Advanced clinical practice of diabetes

Although, new drugs and new devices for the treatment of diabetes are available, patients with diabetes and patients with severe diabetic complications are increasing. It is important to develop the technique to assess the pathophysiology of diabetes to select the appropriate medication and assess the risk of vascular complication, and early diagnosis, and utilize updated medicine. We introduce here the representative updated medicine in our clinical practice.


1.The assessment of pathophysiology of diabetes using artificial pancreas

The cause of type 2 diabetes is decreased insulin secretion and/ or insulin sensitivity. We utilize artificial pancreas system, STG55 (Nikkiso, Tokyo, Japan) (Fig. 1), to assess insulin secretion and insulin sensitivity, which enables us to assess more precisely than usual oral glucose tolerance test. Kuroda et al. evaluated the clinical accuracy of the continuous glucose monitoring using STG55 system and reported in J Diabetes Sci Technol. 11:1096-1100, 2017.


Artificial pancreas system, STG55 (Nikkiso, Tokyo, Japan)


2.Optimization of insulin pump therapy

Insulin therapy is consisted of long acting insulin for basal insulin replacement and rapid acting insulin for bolus insulin replacement. However, long acting insulin cannot meet basal insulin requirement, because basal insulin requirement changes with time, especially the requirement changes drastically during dawn time and during exercise. Insulin pump therapy can meet these needs. Rapid acting insulin is used in insulin pump and basal insulin rate is programmed to maintain blood glucose. We have experienced more than 100 patients who are using insulin pump and reported that basal insulin requirement is approximately 28% of total daily dose of insulin (TDD) (Kuroda et al. Diabetes Care 34:1089-90, 2011). Moreover, we reported that each mealtime insulin requirement is calculated from TDD (Kuroda et al. Diabetes Technol Ther 14:1077-80, 2012). We introduce sensor-augmented insulin pump therapy and flash glucose monitoring systems aggressively to the patients with type 1 diabetes.

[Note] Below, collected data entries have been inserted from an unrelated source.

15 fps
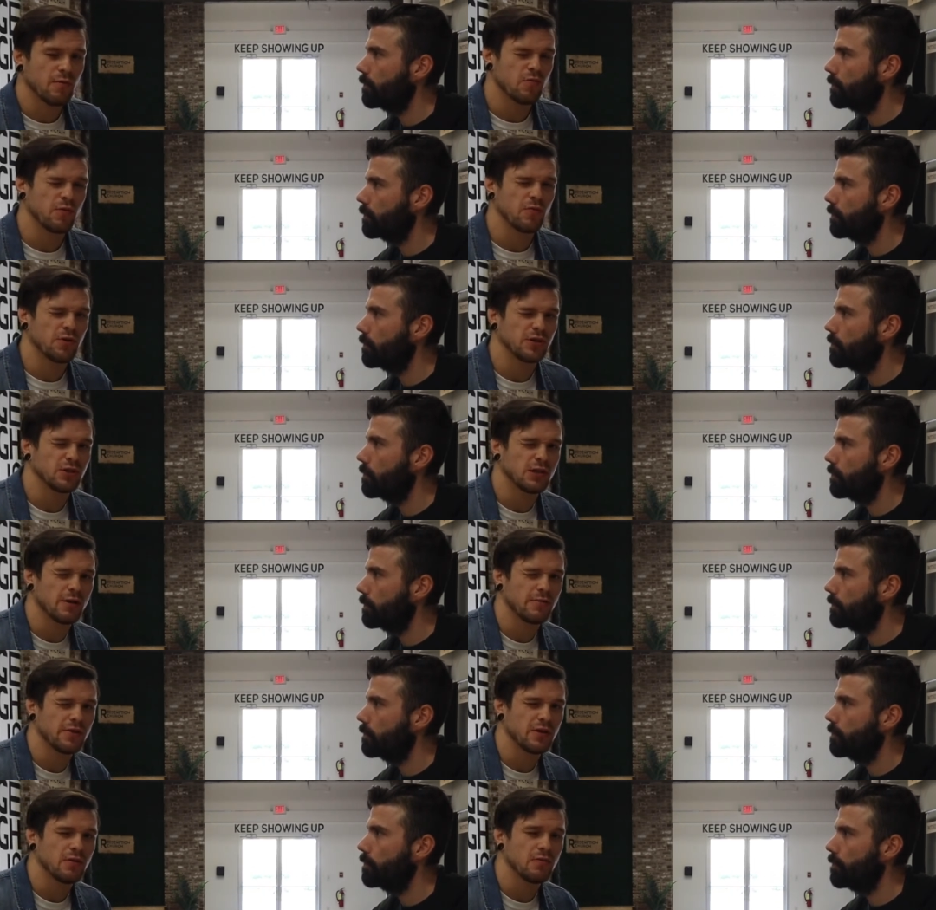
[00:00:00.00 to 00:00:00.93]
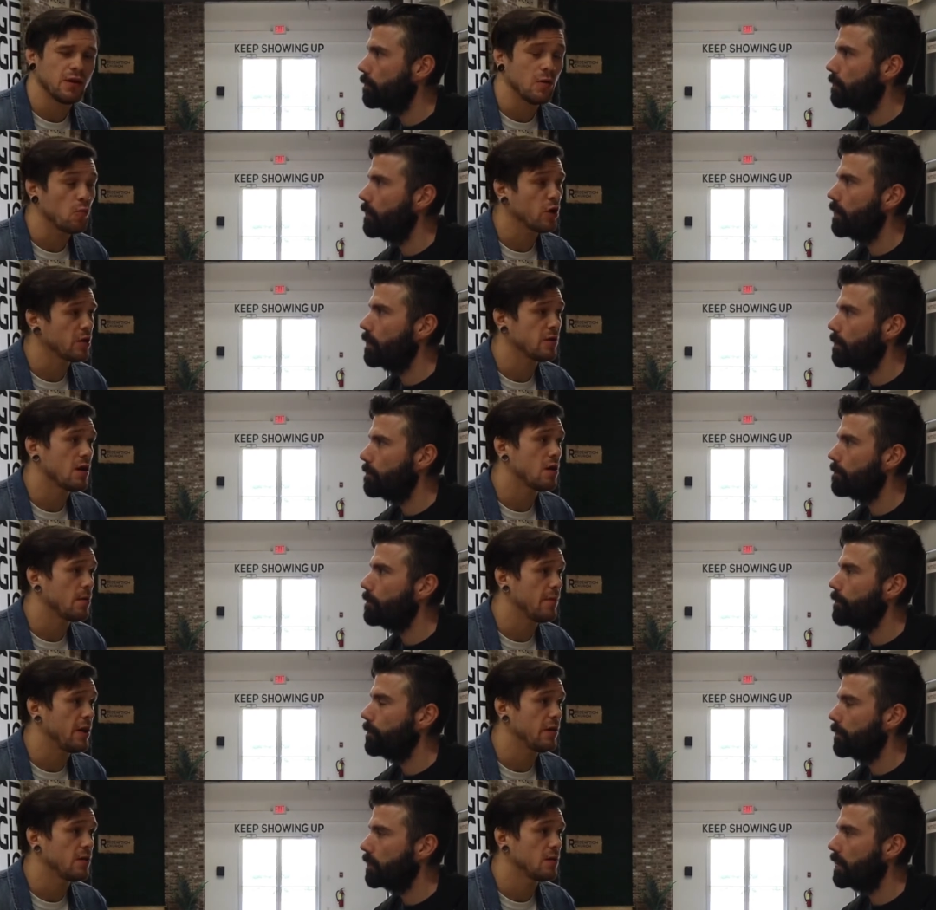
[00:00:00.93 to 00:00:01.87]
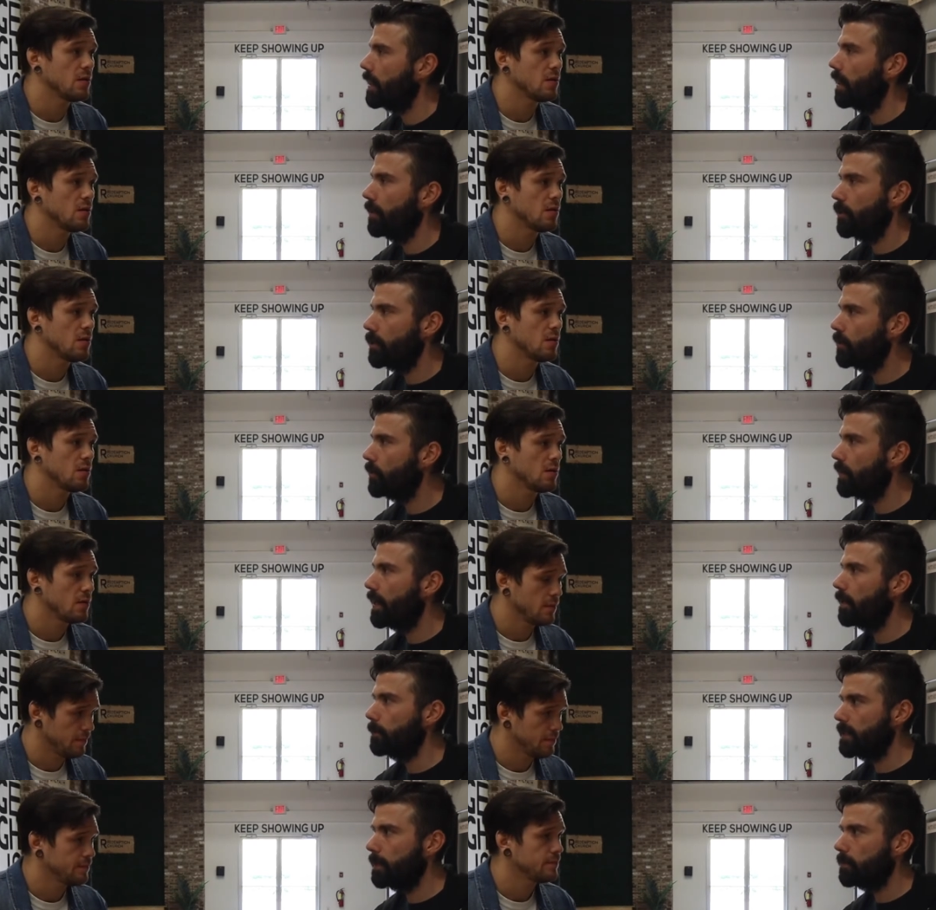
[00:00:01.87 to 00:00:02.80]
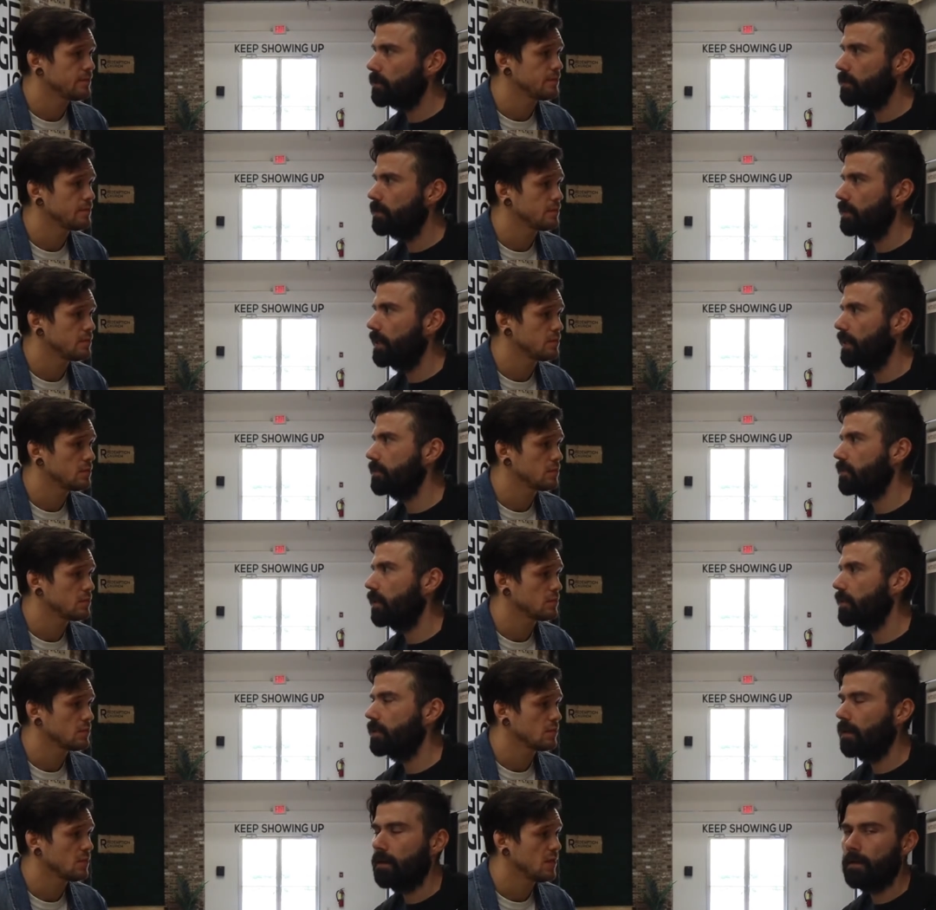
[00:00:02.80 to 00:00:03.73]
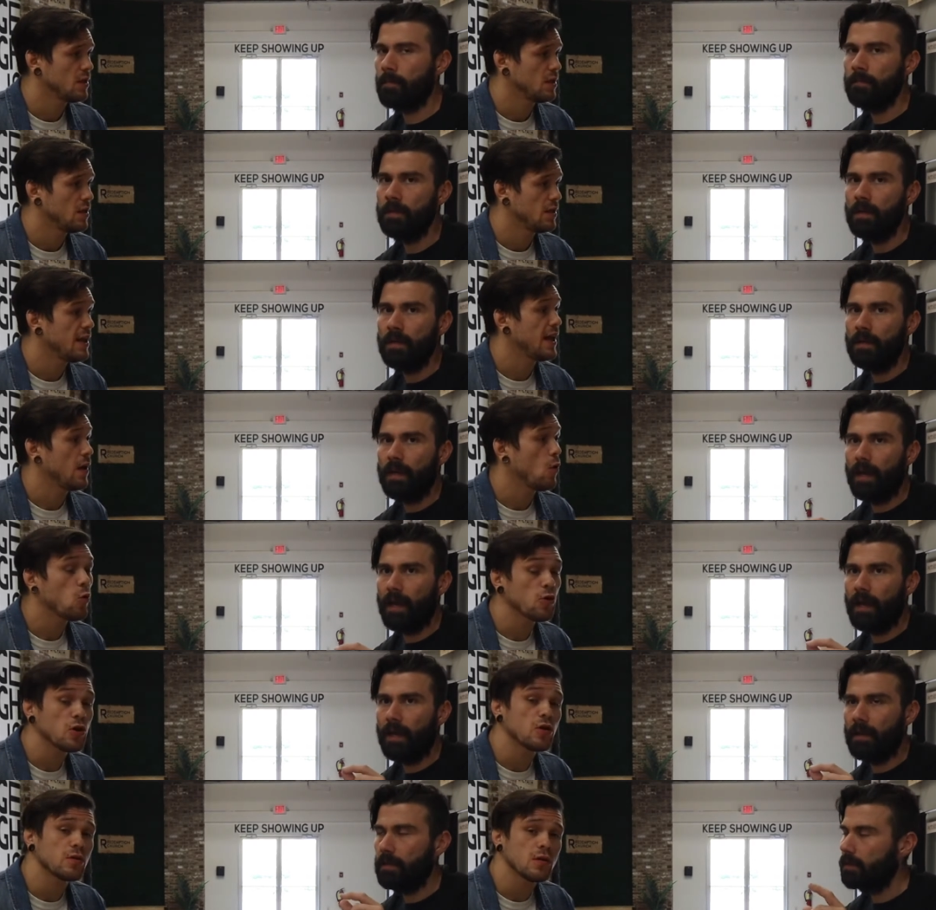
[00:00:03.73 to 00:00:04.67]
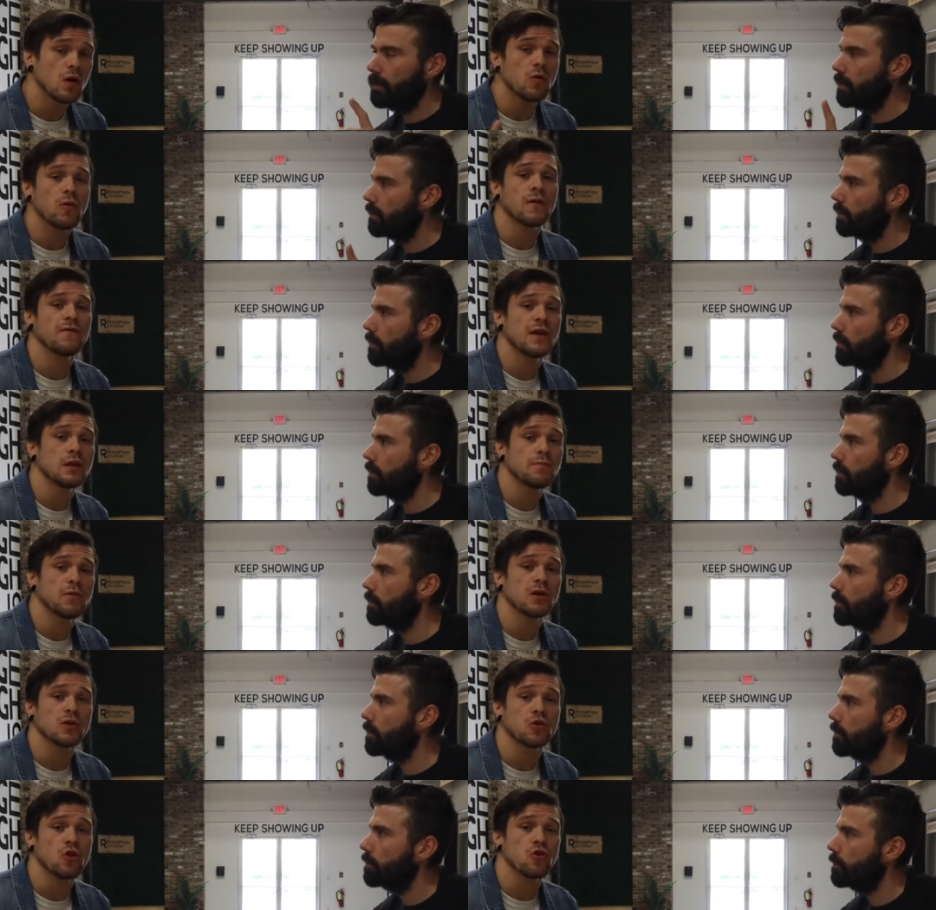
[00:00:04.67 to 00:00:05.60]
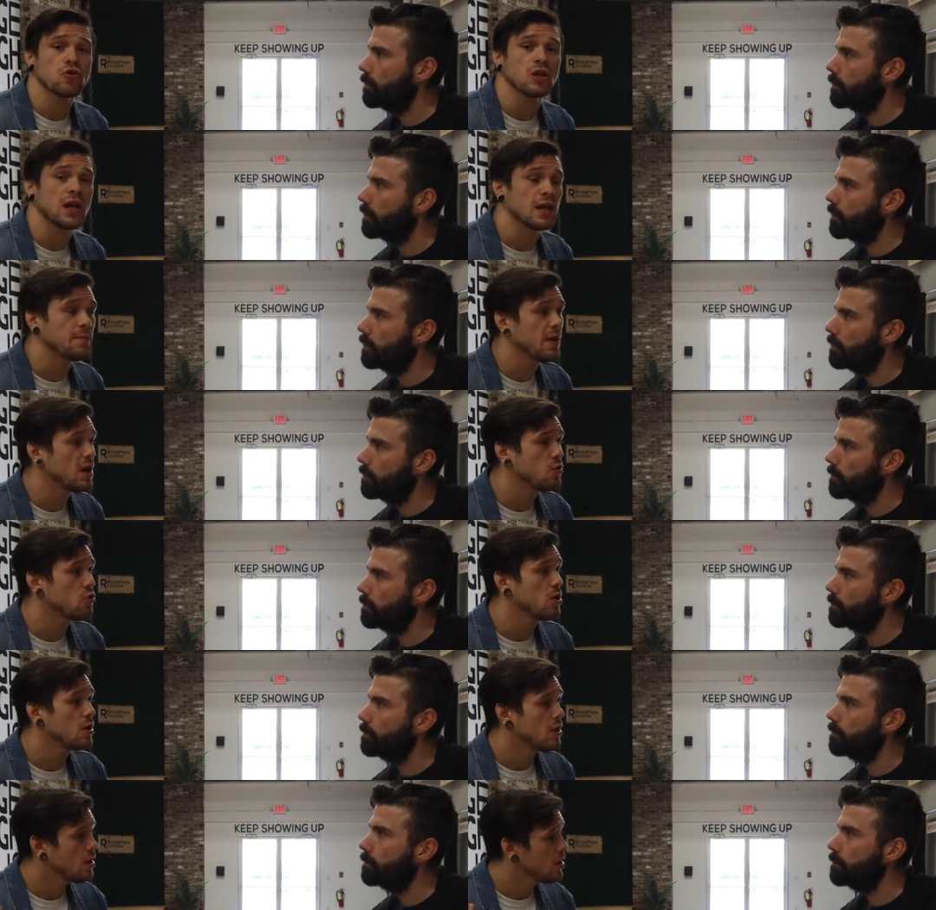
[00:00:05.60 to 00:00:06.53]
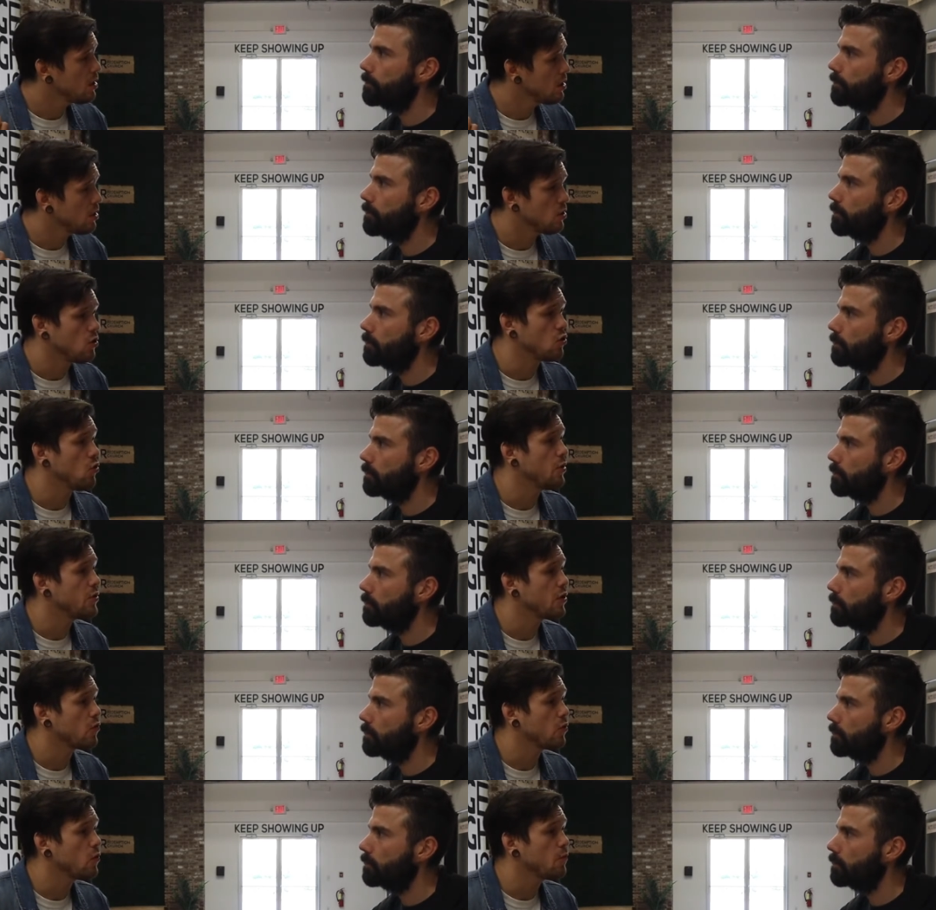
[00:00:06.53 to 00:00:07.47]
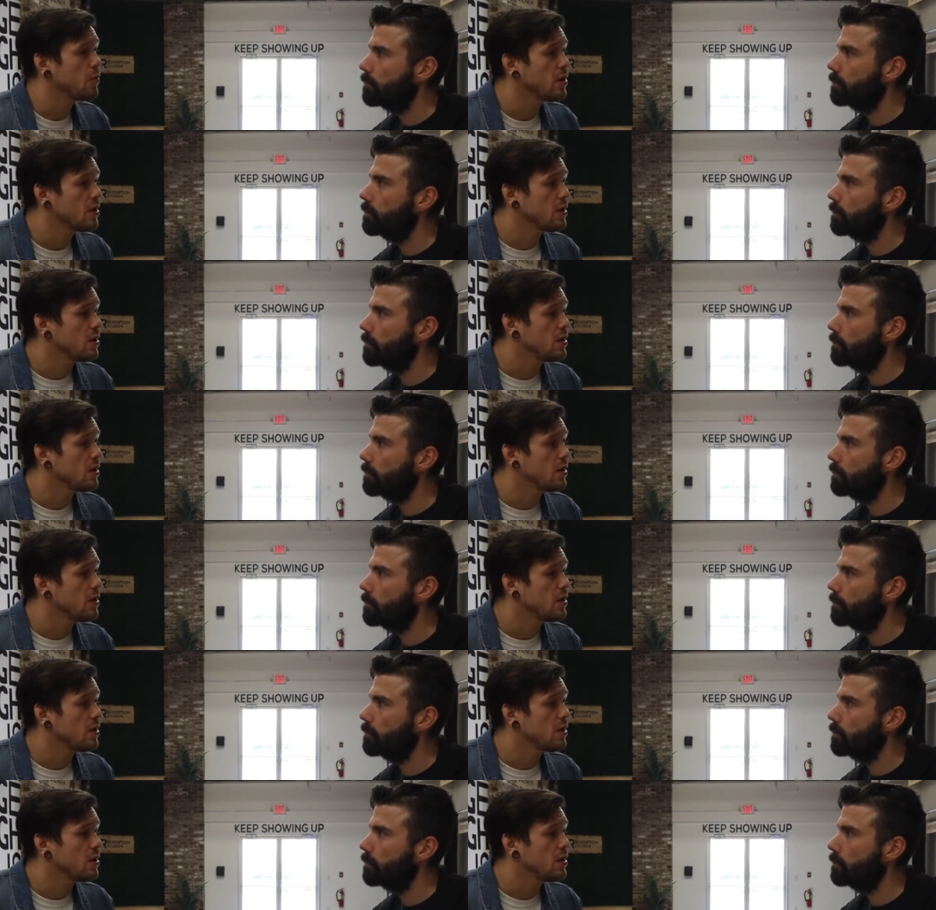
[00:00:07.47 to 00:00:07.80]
Speaker 1: which one really stuck with you, and we're going to talk about it.
Speaker 2: Yeah, you can do that at redemptiontx.com. Yeah, or
Speaker 1: go to our Facebook Church Connect page, join the group,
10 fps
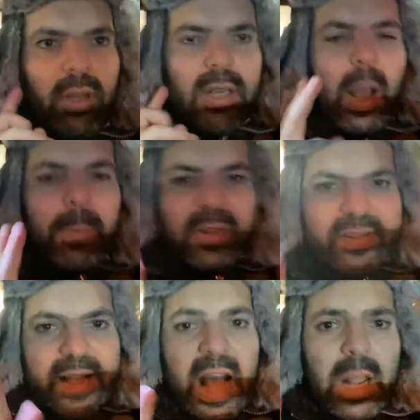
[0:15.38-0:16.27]
couple of
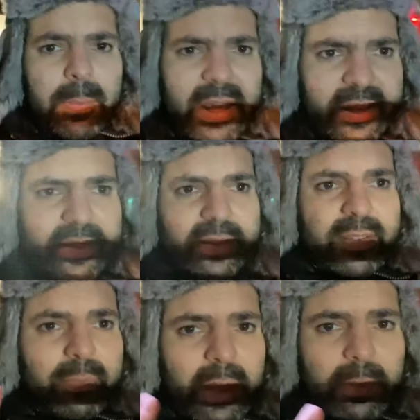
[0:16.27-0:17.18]
stock
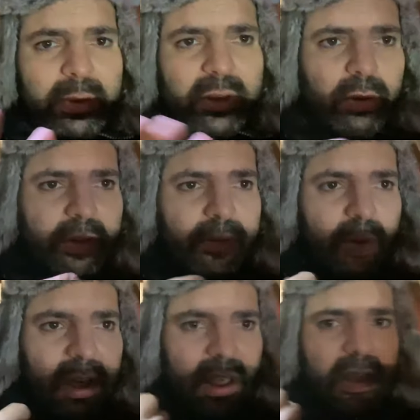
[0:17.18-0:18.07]
picks, maybe two or
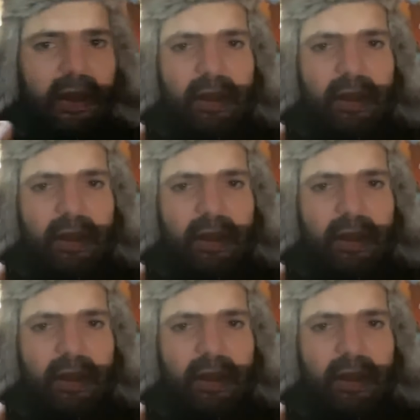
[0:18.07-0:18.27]
three,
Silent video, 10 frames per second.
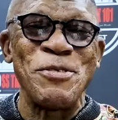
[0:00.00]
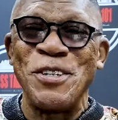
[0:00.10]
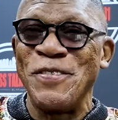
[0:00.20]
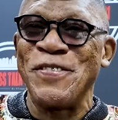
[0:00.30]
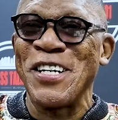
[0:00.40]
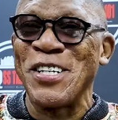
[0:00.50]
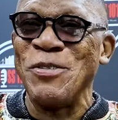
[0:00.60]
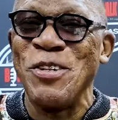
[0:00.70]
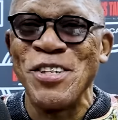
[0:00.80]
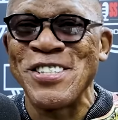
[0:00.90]
who the fuck
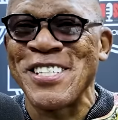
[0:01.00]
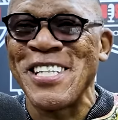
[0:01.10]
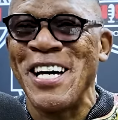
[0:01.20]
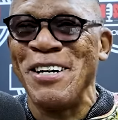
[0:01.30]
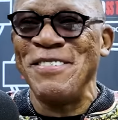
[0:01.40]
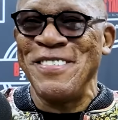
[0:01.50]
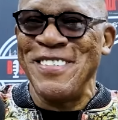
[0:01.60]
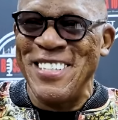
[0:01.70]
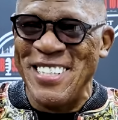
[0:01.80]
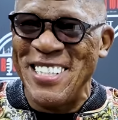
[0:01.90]
you want to slap.
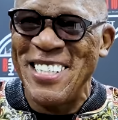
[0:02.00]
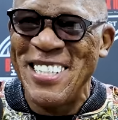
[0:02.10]
You just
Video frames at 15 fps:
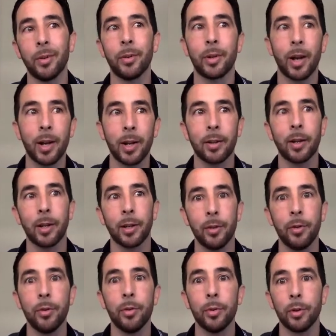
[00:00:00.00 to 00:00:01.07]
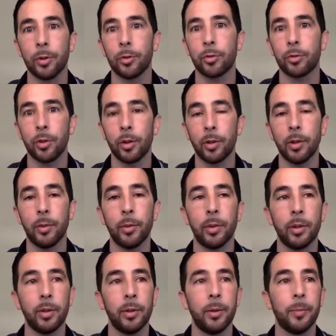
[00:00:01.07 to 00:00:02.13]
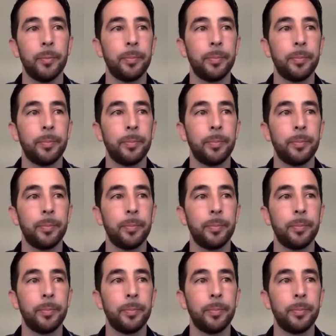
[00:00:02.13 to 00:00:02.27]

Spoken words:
kind of like new or you're struggling with it,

3.The detection of cell free DNA derived from pancreatic beta cells

Kuroda et al. reported that CpG islands in the insulin gene is uniquely unmethylated in the pancreatic beta cell and CpG islants in the other cell types are all methylated (PLoS One. 4: e6953, 2009). Type 1 diabetes is the result of beta cell destruction by the autoimmune system. We established a new technique to detect pancreatic beta cell DNA in the circulation using this characteristic. We hope to predict type 1 diabetes using this technique and beta cell injury after pancreas and pancreatic islet transplantation.



Thus, we will break through the plateau of clinical practice of diabetes.